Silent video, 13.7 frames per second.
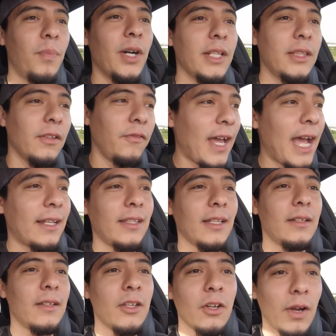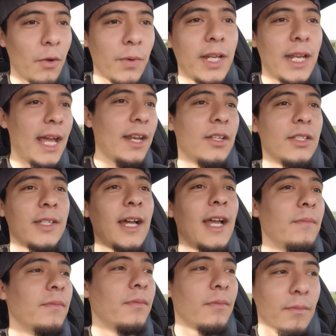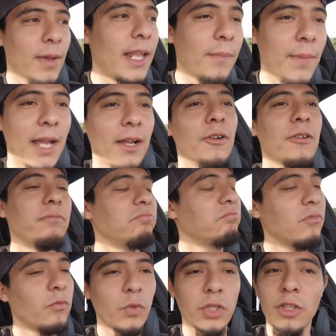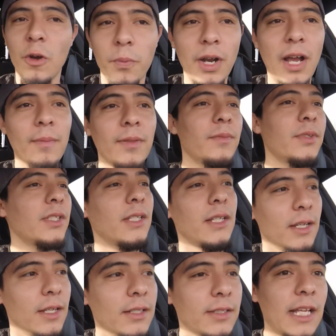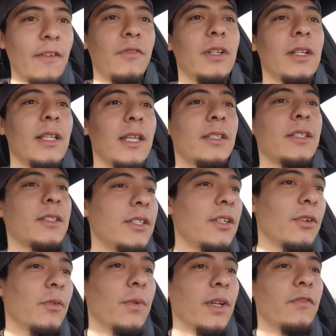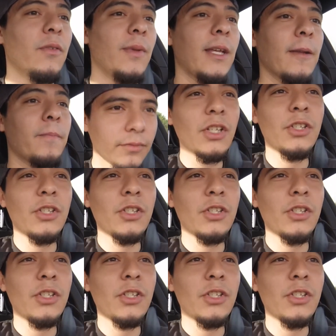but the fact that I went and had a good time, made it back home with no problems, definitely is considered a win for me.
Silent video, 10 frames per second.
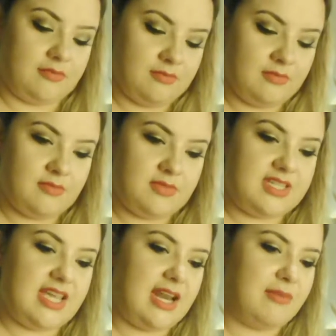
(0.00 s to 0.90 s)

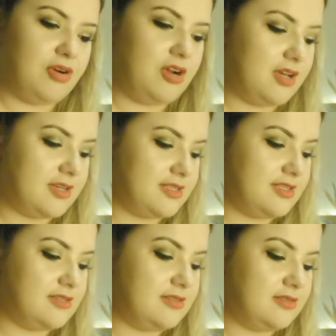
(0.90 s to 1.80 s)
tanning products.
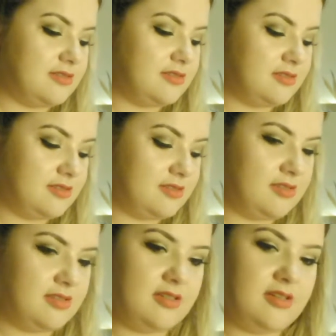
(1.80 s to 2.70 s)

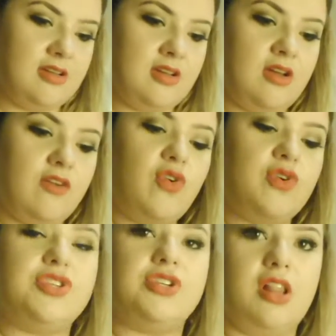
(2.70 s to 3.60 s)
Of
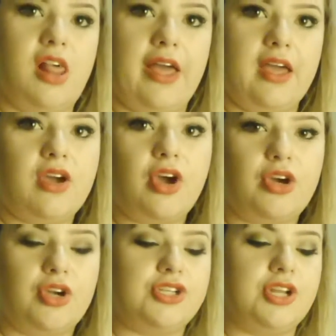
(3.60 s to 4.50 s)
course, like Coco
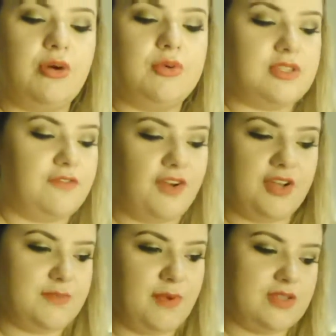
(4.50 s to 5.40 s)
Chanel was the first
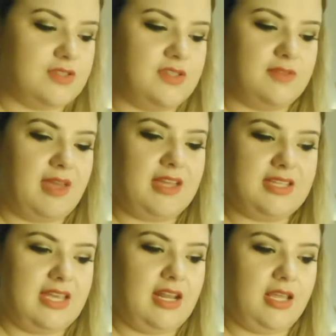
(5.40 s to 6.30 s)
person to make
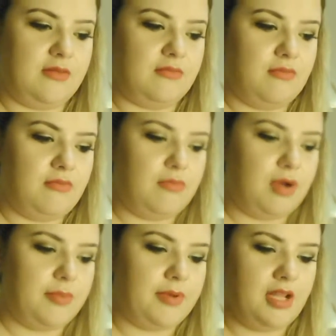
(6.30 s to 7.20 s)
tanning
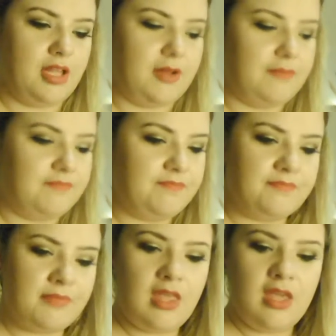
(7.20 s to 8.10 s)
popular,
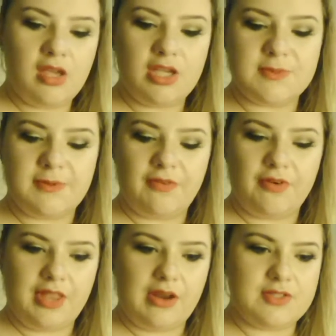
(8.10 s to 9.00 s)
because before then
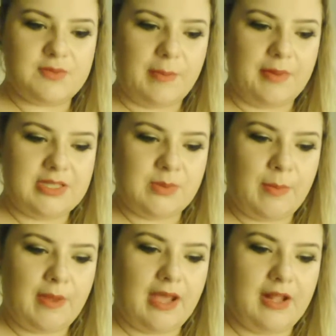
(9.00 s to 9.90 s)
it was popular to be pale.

Activity> Copy out the entries exactly. No pictures.

Exercise response>
Silent video, 13.7 frames per second.
but the fact that I went and had a good time, made it back home with no problems, definitely is considered a win for me.
Silent video, 10 frames per second.
(0.00 s to 0.90 s)

(0.90 s to 1.80 s)
tanning products.
(1.80 s to 2.70 s)

(2.70 s to 3.60 s)
Of
(3.60 s to 4.50 s)
course, like Coco
(4.50 s to 5.40 s)
Chanel was the first
(5.40 s to 6.30 s)
person to make
(6.30 s to 7.20 s)
tanning
(7.20 s to 8.10 s)
popular,
(8.10 s to 9.00 s)
because before then
(9.00 s to 9.90 s)
it was popular to be pale.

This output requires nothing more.